Les deux sociétés, qui vont combiner leurs technologies respectives dans des véhicules spécifiquement conçus par Toyota, prévoient « le début des déploiements pilotes en 2021 », selon un communiqué du géant nippon. « Des centaines de voitures » seront concernées dans un premier temps, a précisé un porte-parole. « Ce partenariat jouera un rôle essentiel dans la réalisation de la conduite autonome à grande échelle », estime Toyota qui avait déjà investi dans Uber en 2016 via sa filiale Toyota Financial Services pour un montant non divulgué.
Le nouvel accord « marque une étape importante dans notre transformation en une société de mobilité », s’est félicité Shigeki Tomoyama, vice-président exécutif du constructeur. Toyota multiplie les investissements et les alliances afin de transformer son groupe, actuellement simple fabricant de voitures, en fournisseur de services, dans une industrie en pleine mutation technologique. Il se prépare ainsi à affronter la concurrence des entreprises de la Silicon Valley, qui planchent sur le développement des véhicules sans conducteur.

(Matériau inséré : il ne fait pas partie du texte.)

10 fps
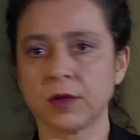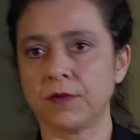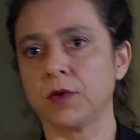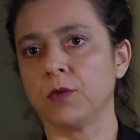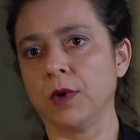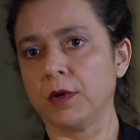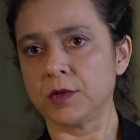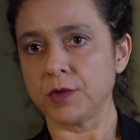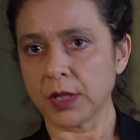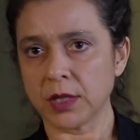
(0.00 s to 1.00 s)
if you
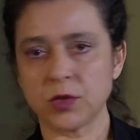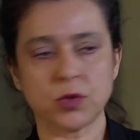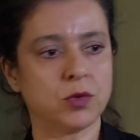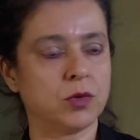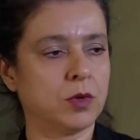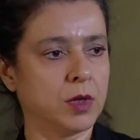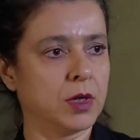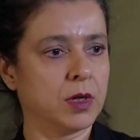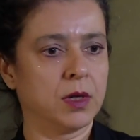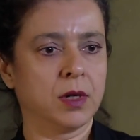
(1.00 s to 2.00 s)
want really to
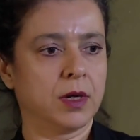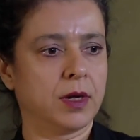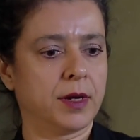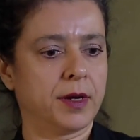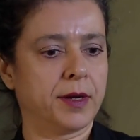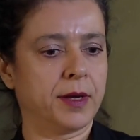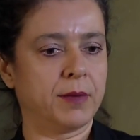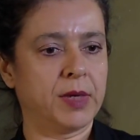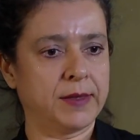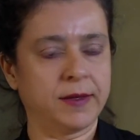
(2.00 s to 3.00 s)

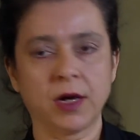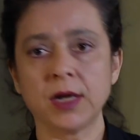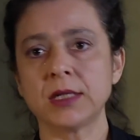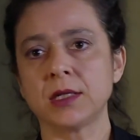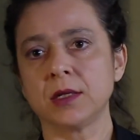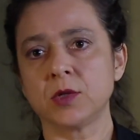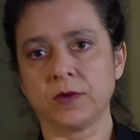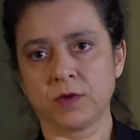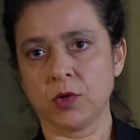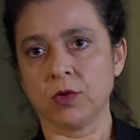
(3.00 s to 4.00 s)
meet the architect, you
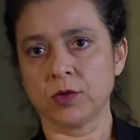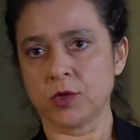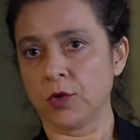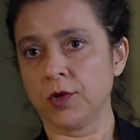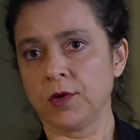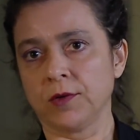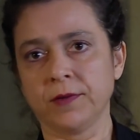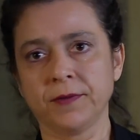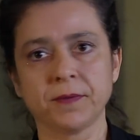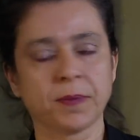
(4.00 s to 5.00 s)
have to go to Tokyo.
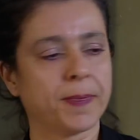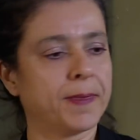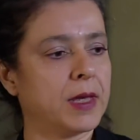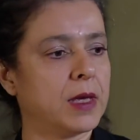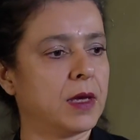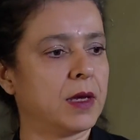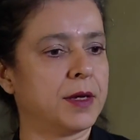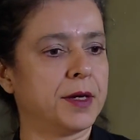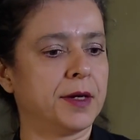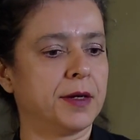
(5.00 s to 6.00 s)

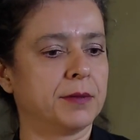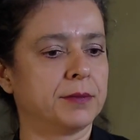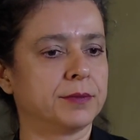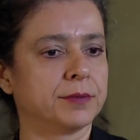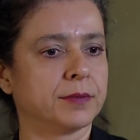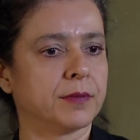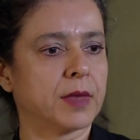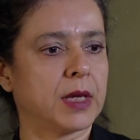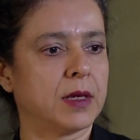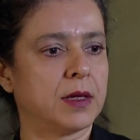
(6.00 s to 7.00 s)

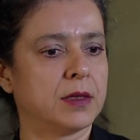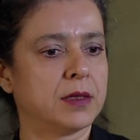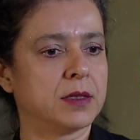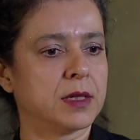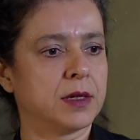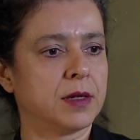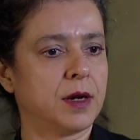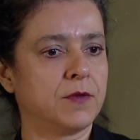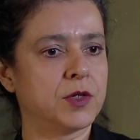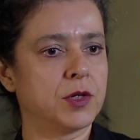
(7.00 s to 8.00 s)
And
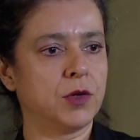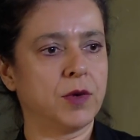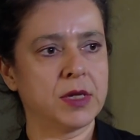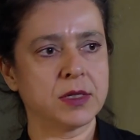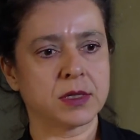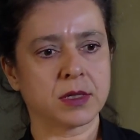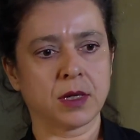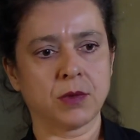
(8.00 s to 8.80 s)
after US, I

« Après un démarrage peut-être un peu difficile, Toyota met les bouchées doubles dans la technologie autonome », a commenté Hans Greimel, expert d’Automotive News basé au Japon. Au-delà de cette alliance avec Uber, « ils réorganisent l’ensemble de leur chaîne de fournisseurs », avec par exemple l’annonce lundi d’une co-entreprise par quatre de ses sociétés affiliées, dont Aisin Seiki et Denso.
Uber a salué « un accord qui représente une première » pour le groupe et le valorise à 72 milliards de dollars d’après des informations de presse.